What is needed:
Reproduce exactly the lines of this material that begin at the line with "[2:08.87-2:09.07]" and end at the line with "What the speaker", both included. Omit the pictures and everything else.

Material provided:
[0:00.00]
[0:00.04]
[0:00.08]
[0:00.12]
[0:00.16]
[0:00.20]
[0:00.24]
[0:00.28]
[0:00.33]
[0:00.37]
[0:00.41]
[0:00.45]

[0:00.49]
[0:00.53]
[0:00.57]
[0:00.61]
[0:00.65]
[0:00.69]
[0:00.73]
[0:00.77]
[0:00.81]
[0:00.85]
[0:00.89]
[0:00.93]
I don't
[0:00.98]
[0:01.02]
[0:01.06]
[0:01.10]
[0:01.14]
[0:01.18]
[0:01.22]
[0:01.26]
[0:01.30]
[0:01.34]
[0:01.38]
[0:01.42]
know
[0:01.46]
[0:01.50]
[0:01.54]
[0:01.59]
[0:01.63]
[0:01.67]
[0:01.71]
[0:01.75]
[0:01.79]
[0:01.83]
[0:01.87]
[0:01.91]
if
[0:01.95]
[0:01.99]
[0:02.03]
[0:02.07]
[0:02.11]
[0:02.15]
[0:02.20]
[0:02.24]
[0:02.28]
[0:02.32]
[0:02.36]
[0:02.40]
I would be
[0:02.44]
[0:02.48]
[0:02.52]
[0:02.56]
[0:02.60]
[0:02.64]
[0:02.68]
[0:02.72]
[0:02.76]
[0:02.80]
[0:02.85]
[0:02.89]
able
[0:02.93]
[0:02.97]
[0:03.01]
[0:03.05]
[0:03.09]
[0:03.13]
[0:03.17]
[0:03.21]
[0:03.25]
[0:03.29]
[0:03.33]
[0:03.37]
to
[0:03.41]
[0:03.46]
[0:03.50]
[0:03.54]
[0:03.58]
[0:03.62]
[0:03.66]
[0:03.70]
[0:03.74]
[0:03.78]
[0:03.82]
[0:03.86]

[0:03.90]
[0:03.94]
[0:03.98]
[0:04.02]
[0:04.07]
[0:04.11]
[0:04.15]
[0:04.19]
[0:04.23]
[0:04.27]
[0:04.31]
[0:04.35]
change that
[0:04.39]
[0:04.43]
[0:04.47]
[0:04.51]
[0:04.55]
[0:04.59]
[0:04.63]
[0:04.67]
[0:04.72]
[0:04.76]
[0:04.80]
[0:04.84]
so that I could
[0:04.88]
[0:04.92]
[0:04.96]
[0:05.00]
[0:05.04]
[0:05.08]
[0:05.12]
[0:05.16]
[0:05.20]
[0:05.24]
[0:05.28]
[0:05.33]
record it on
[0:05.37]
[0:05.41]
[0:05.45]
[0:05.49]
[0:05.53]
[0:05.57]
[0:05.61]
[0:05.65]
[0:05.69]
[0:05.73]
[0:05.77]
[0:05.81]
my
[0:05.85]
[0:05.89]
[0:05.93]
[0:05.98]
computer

* * *

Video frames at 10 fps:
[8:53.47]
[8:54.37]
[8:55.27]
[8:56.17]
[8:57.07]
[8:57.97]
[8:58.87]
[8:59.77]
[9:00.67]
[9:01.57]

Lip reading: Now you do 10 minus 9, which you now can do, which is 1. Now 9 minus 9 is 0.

---

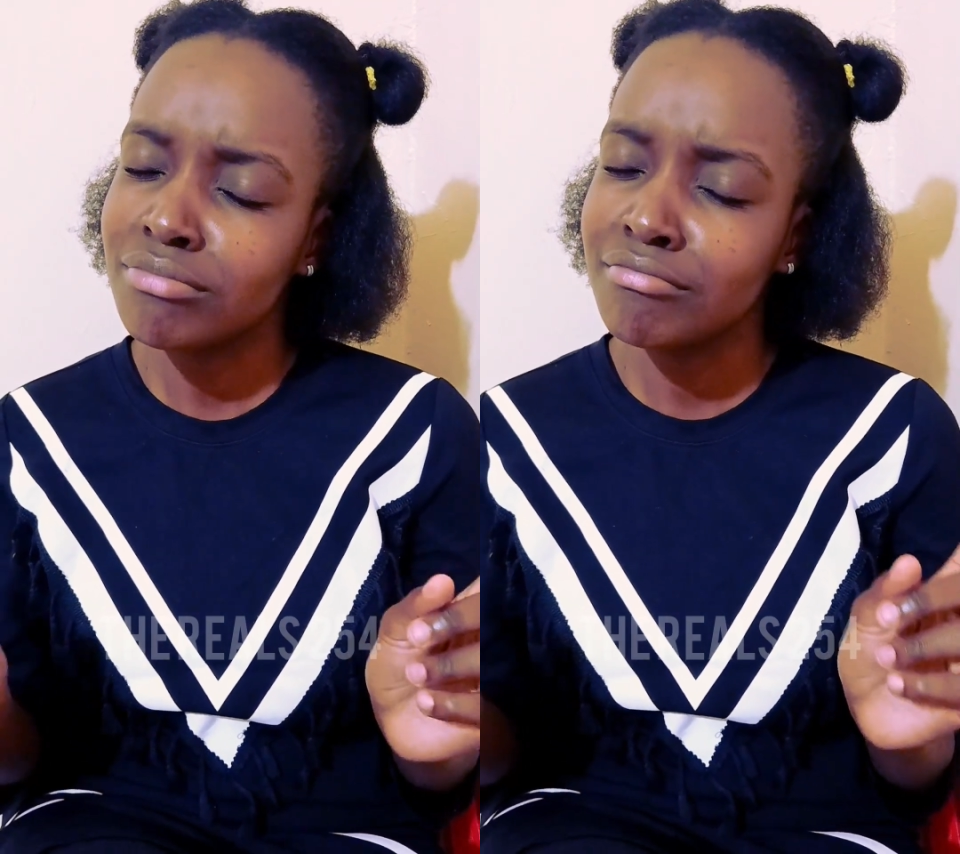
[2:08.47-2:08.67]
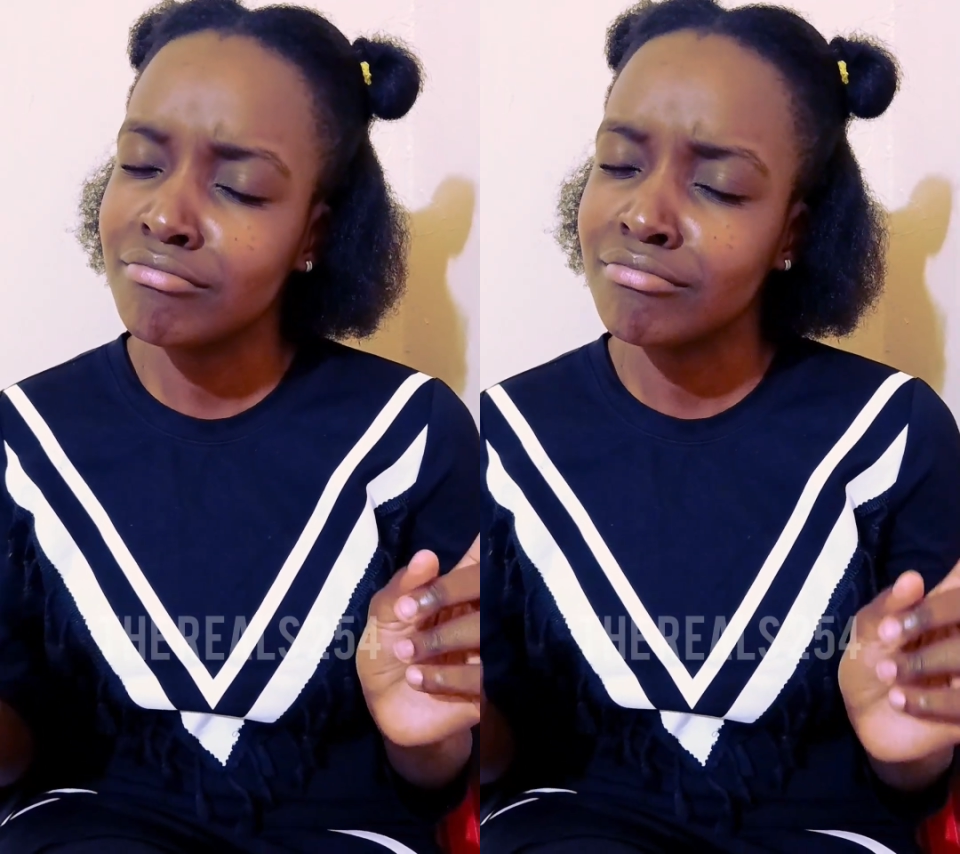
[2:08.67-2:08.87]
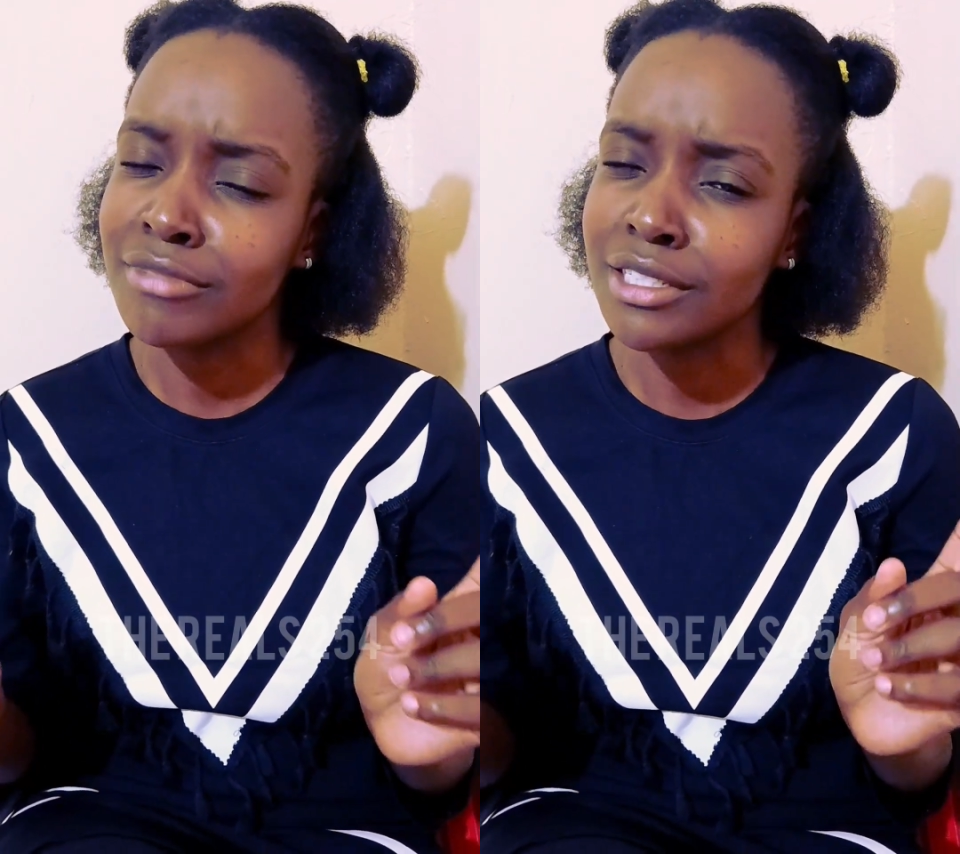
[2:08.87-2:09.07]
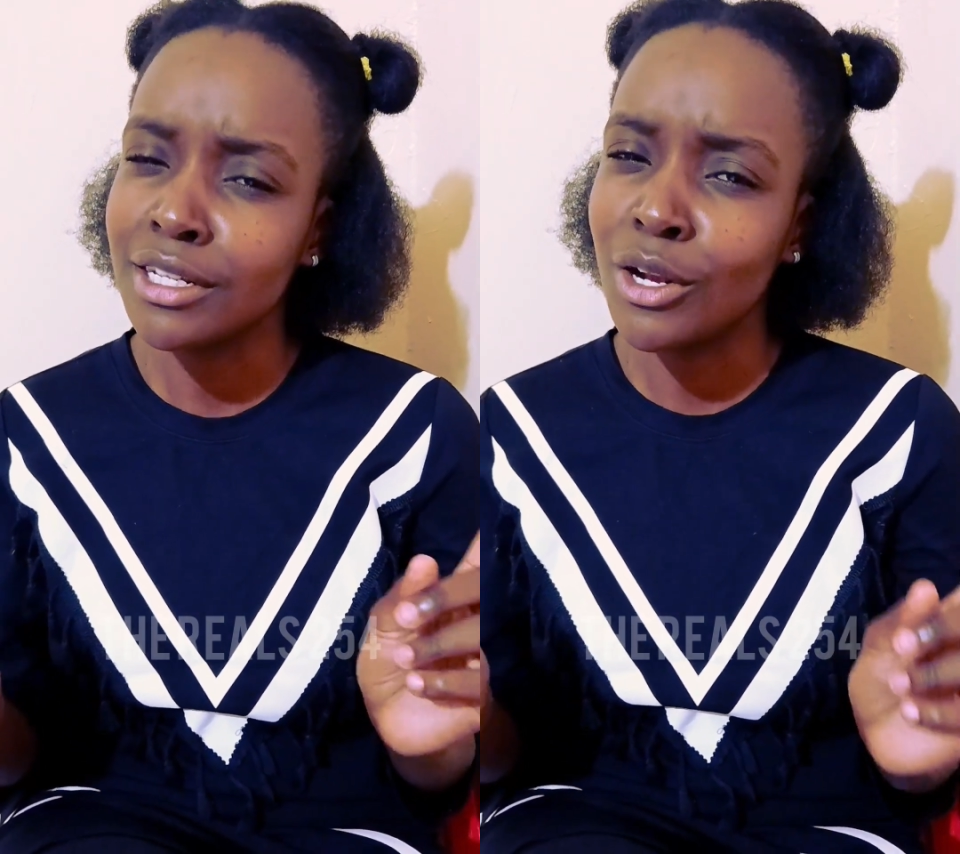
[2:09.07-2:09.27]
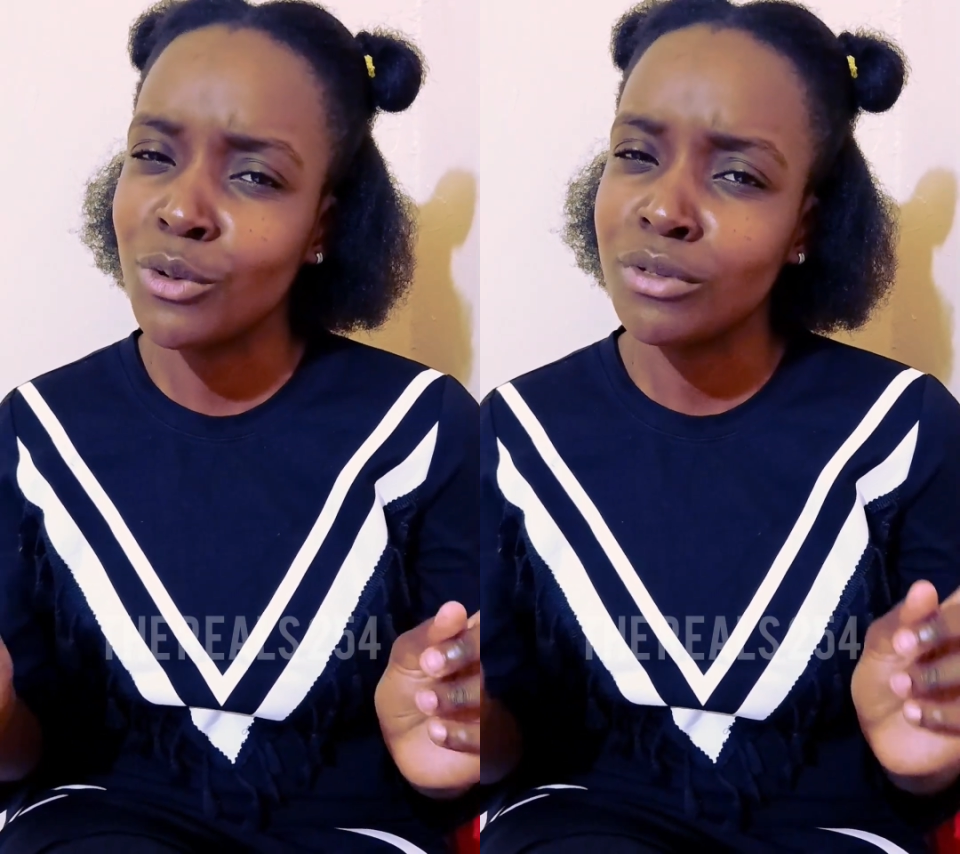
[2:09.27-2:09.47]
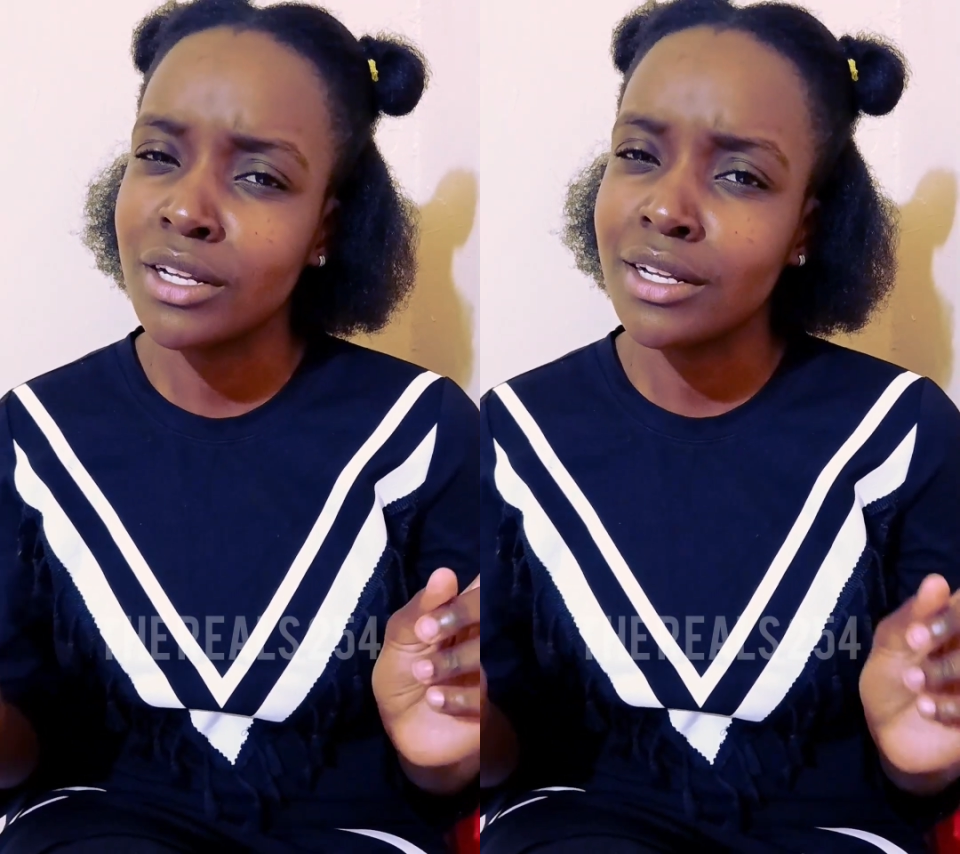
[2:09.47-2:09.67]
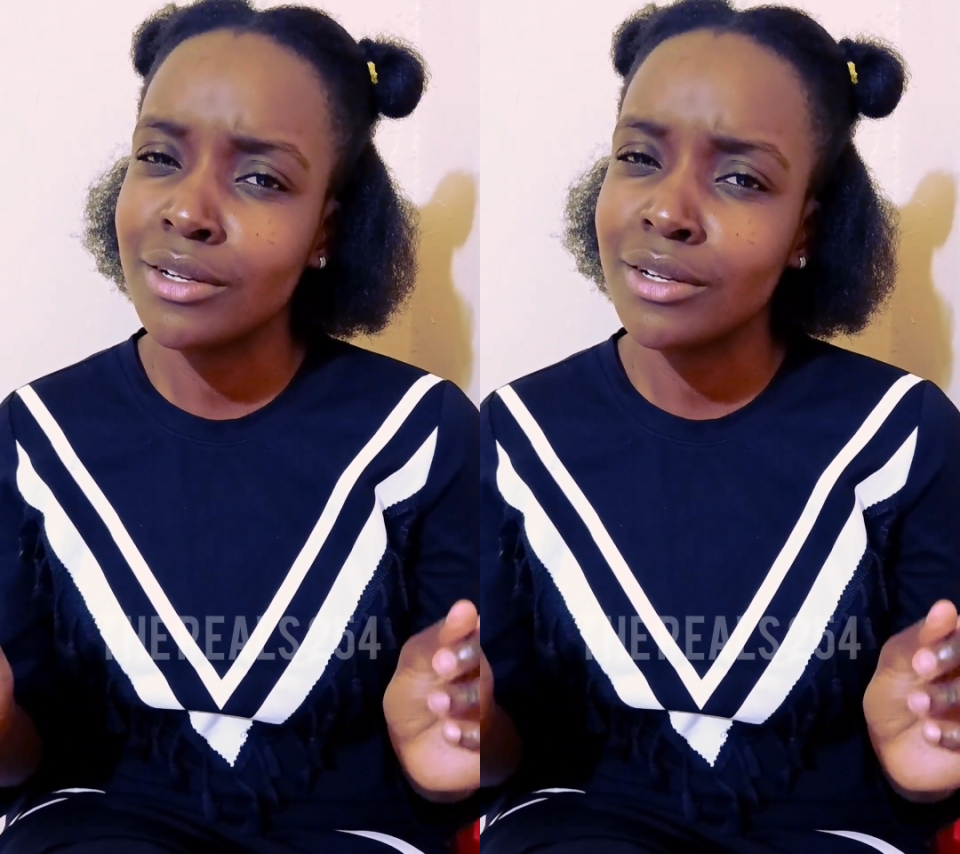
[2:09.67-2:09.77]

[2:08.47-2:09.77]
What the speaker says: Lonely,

Result of this task:
[2:08.87-2:09.07]
[2:09.07-2:09.27]
[2:09.27-2:09.47]
[2:09.47-2:09.67]
[2:09.67-2:09.77]

[2:08.47-2:09.77]
What the speaker says: Lonely,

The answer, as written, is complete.